Fever in Newborns: Temperature Definition and Management
All newborns ≤28 days old with a rectal temperature ≥100.4°F (38.0°C) require immediate hospitalization, complete sepsis workup including lumbar puncture, and empirical intravenous antibiotics before culture results return. 1
Temperature Threshold
- Fever is defined as rectal temperature ≥100.4°F (38.0°C or 38°C) in newborns 1, 2
- Rectal temperature measurement is the gold standard for documenting fever in this age group 3
Why Newborns Are Different
Newborns ≤28 days represent the highest-risk group for invasive bacterial infections due to:
- Decreased immune function (reduced opsonin activity, macrophage function, and neutrophil activity) 4
- Higher rates of serious bacterial infections: 25% in the first 2 weeks of life, 13% in weeks 3-4 5
- Increased risk of bacteremia (4.8% in first 2 weeks) and bacterial meningitis 5
- Delayed diagnosis is associated with increased morbidity and mortality 1
Mandatory Evaluation for All Febrile Newborns ≤28 Days
Complete sepsis workup must include: 1
- Blood culture
- Urinalysis and urine culture (via catheterization or suprapubic aspiration—never bag specimen)

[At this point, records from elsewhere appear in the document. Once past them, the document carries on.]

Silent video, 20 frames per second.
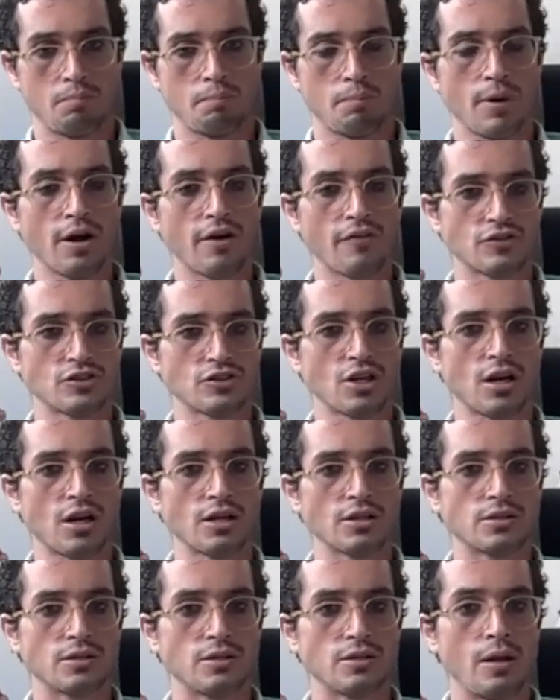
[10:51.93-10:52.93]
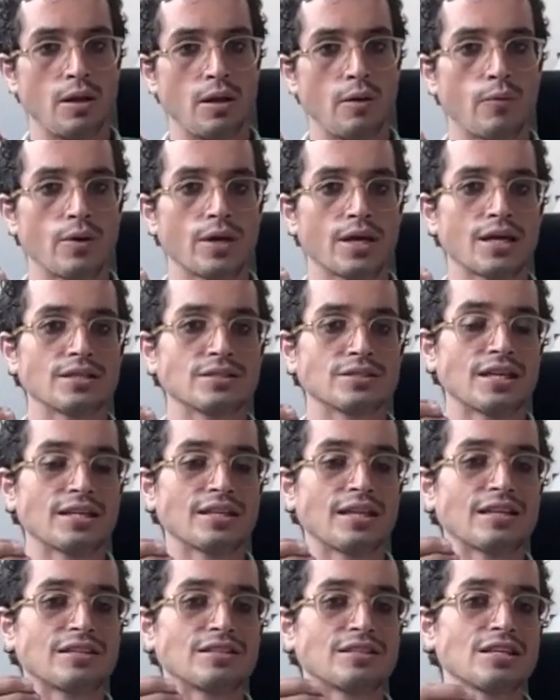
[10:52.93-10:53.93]
birth chart, we can say
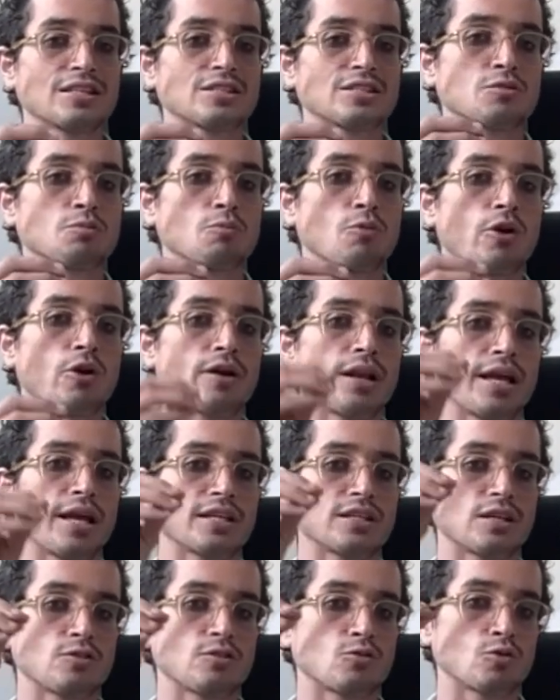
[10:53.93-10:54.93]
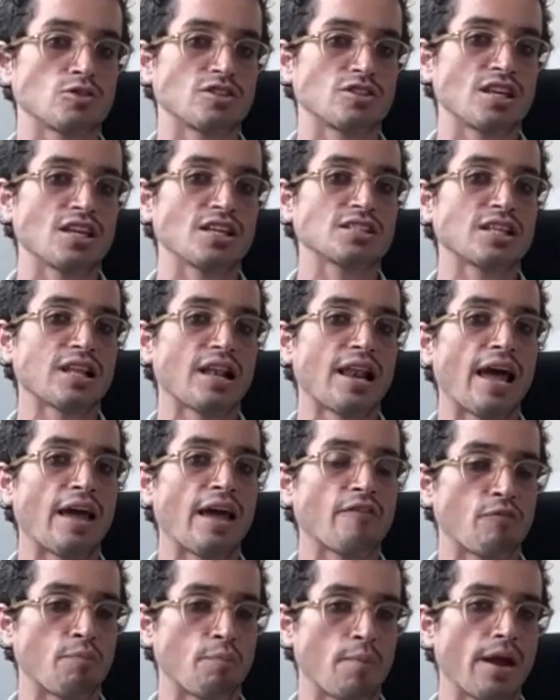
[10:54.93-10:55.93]
that this is more related to this
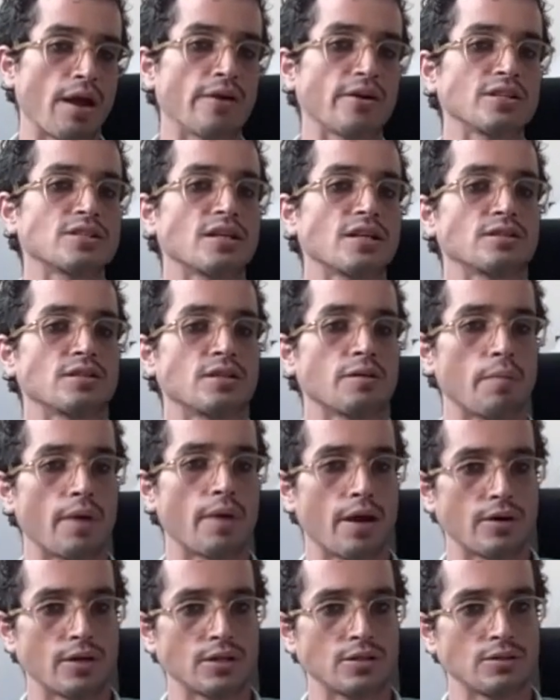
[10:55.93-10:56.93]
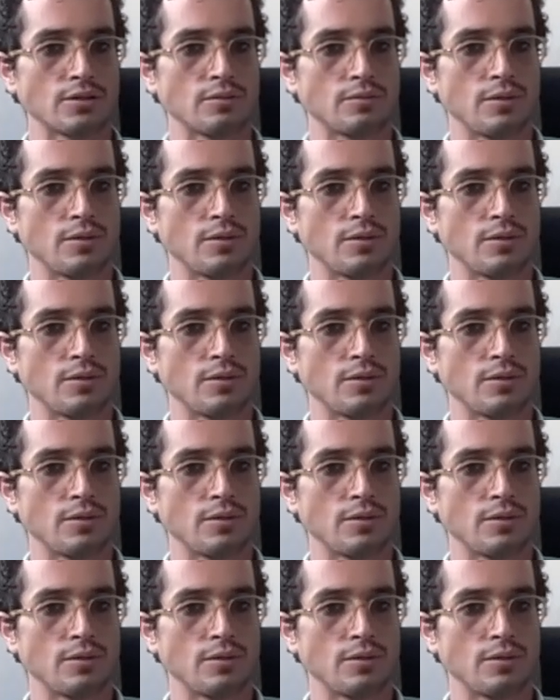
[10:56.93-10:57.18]
life merit and demerit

- Lumbar puncture for CSF analysis and culture (non-negotiable in this age group)
- Complete blood count with differential
- Inflammatory markers (CRP and/or procalcitonin)

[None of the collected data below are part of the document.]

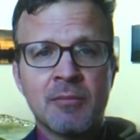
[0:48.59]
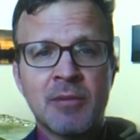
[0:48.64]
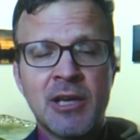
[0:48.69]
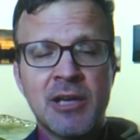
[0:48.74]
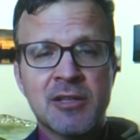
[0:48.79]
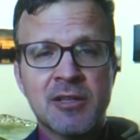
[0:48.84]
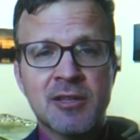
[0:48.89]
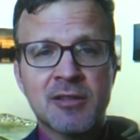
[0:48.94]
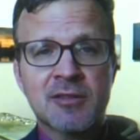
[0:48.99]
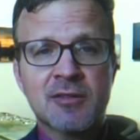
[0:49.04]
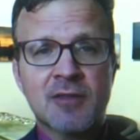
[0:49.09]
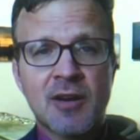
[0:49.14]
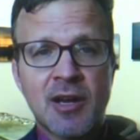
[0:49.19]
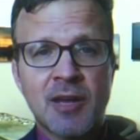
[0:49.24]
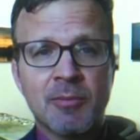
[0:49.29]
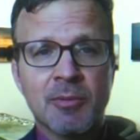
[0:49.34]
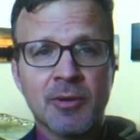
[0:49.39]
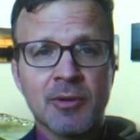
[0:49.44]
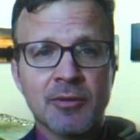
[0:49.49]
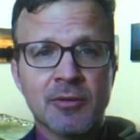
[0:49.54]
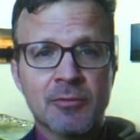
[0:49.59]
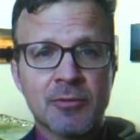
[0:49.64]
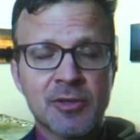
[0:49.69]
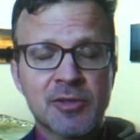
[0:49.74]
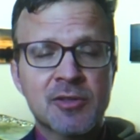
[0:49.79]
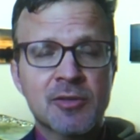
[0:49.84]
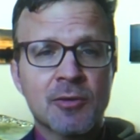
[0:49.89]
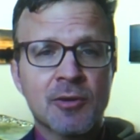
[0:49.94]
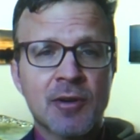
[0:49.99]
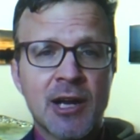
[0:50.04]
patients are able to
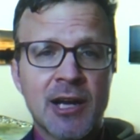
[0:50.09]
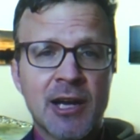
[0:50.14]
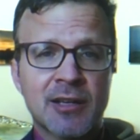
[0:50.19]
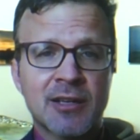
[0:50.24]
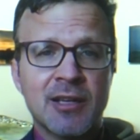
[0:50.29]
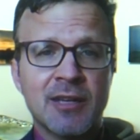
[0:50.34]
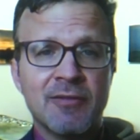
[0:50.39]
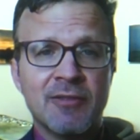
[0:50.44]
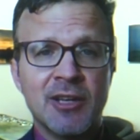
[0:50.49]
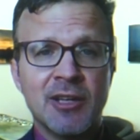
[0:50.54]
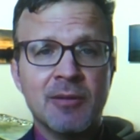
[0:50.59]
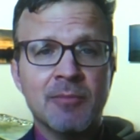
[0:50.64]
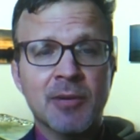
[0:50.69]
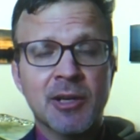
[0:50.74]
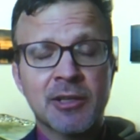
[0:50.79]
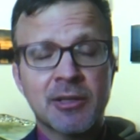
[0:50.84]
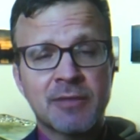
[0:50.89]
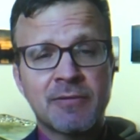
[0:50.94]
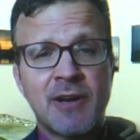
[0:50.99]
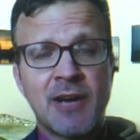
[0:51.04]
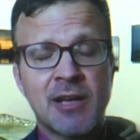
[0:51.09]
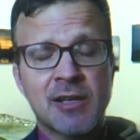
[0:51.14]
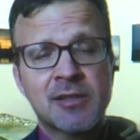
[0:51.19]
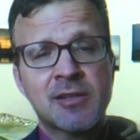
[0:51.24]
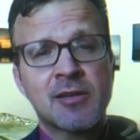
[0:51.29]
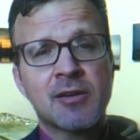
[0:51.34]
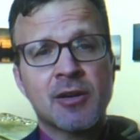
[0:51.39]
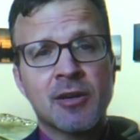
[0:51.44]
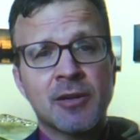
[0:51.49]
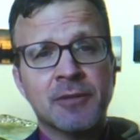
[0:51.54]
restore activity much
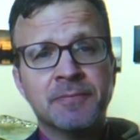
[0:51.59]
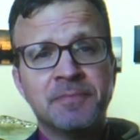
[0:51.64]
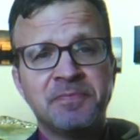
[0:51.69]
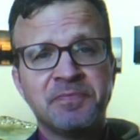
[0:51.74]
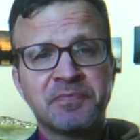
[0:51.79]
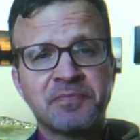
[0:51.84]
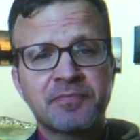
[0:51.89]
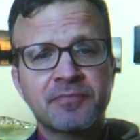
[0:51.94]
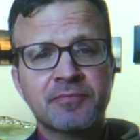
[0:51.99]
faster.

Empirical Antibiotic Therapy
Start ampicillin PLUS gentamicin immediately after obtaining cultures 1
- This combination covers the most common neonatal pathogens: E. coli, Group B Streptococcus, and Listeria monocytogenes 1
- Do not wait for culture results to initiate antibiotics 1
- Add acyclovir if HSV infection is suspected (maternal history, vesicular lesions, CSF pleocytosis) 2
Hospitalization Requirements
All febrile newborns ≤28 days must be hospitalized 1, 2
- Facility must have nurses and staff experienced in neonatal care 1
- Continuous monitoring capability required 1
- Immediate access to pediatric specialists 1
Duration of Treatment and Discharge
If all cultures remain negative at 24-36 hours: 1
- Discontinue antibiotics if infant is clinically well or improving
- No other infection requiring treatment is present
- Discharge with close follow-up
If cultures are positive: 1
- Switch to targeted antimicrobial therapy
- Treat for 7-10 days for bacteremia
- Treat for 14-21 days for meningitis
Common Pitfalls to Avoid
- Never discharge a febrile newborn ≤28 days without full evaluation and hospitalization, even if appearing well 1, 2
- Do not skip lumbar puncture—meningitis cannot be ruled out by blood work alone 1
- Do not use urine bag collection (high contamination rate); only catheterization or suprapubic aspiration 1
- Do not rely on response to antipyretics to determine severity—this does not predict serious bacterial infection 4
- Observation scales fail in infants ≤2 months old 4
Age-Specific Variation in Practice
While some variation exists for infants 29-60 days old who may be risk-stratified 4, 6, there is no safe outpatient management strategy for newborns ≤28 days with documented fever 1, 2. Studies show 24% of febrile infants <28 days were not fully evaluated, but this represents deviation from standard of care, not acceptable practice 7.